Obviously, with digital distribution, the marketplace will be instantly global. But this will also make the local movie theater, especially art houses and state-of-the-art theaters even more valuable as social destinations. This is the storytelling that the stakeholders must use as their starting point. It is no longer the access to the specific product. It’s the social value of finding the movie, getting the tickets, watching the movie, eating the popcorn, discussing the movie afterwards. Kissing, if you’re lucky.

This is the big chance for independent films. Low cost production and low cost distrubution will trigger a punk rock effect in the movie industry. This trend began with cheap HD videocameras and will continue with cheap marketing and distribution. Awesome talent will be discovered. Not only people with access to money will make movies.
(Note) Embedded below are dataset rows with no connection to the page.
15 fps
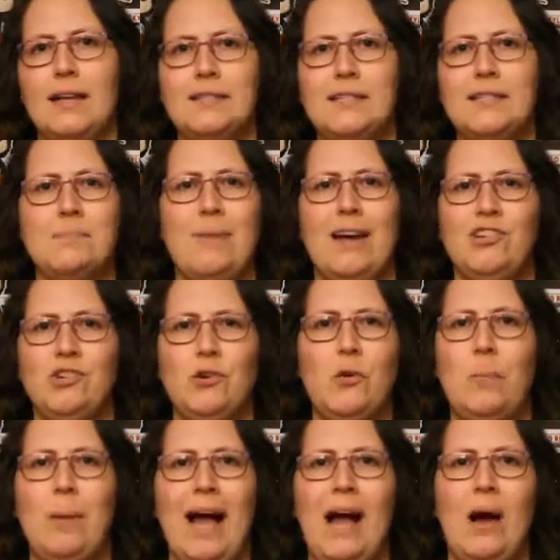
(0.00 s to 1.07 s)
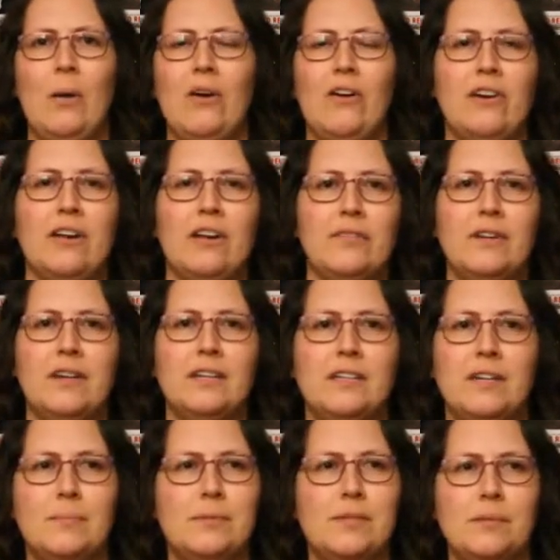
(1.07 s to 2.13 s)
this magical power in her
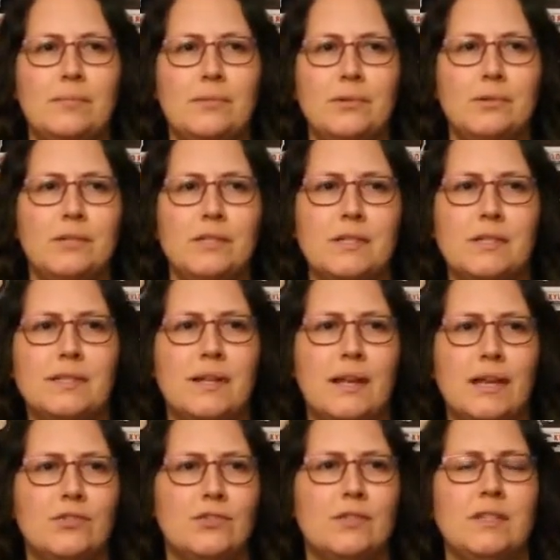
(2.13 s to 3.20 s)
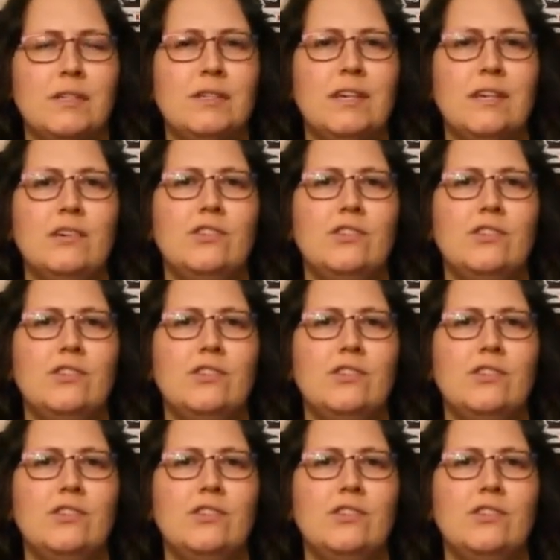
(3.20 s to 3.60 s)
fingertips that produces this electricity,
The sales process of selling anything is undergoing dramatic changes, too. The old days of doing sales at conferences and major festivals will continue but there will be a huge market and tons of deals made at new gatherings with a more technological approach. Culture and tech markets will merge with a hunger for content and platforms coming together.

The movie industry have relied too much on a free ride with promotion on Facebook, and, to a lesser extent, IMDb (the movie database owned by Amazon). They have overlooked people powered platforms like Wikipedia and Reddit. The smart marketeers will look to these services and also discover the hidden gem that is Facebook Groups (still free and uncensored).

The movie industry should know this. A picture says a thousand words. Imagine what a 20 second video clip or a gif animation can do. The curators and editors will have to take a more visual approach and the design part will be more and more important. Not only for aestethics and usability, but also for basic wow effect and marketing punch.

Along with Wikipedia and YouTube, Kickstarter is the most important thing that have happened to the Internet. Crowdfunding projects are not only changing the dynamics of the funding of ideas. They are also creating social communities that are powerful marketing orchestras.

The days are over when people will read a review in the newspaper and flock to the theater. Blog articles written by soulmates and tips shared by friends will be decisive when people choose what to do with their precious free time. There is not an industry that is not in disruption these days.

Soon, we will book our tickets on Twitter and pay with Bitcoin. But we will still hold hands after watching Love Story or Last Tango In Paris (yeah, I like 70’s movies). And the kiss will feel just as good as in the old days.

Photo: Babylon, an arthouse movie theather in Berlin-Mitte.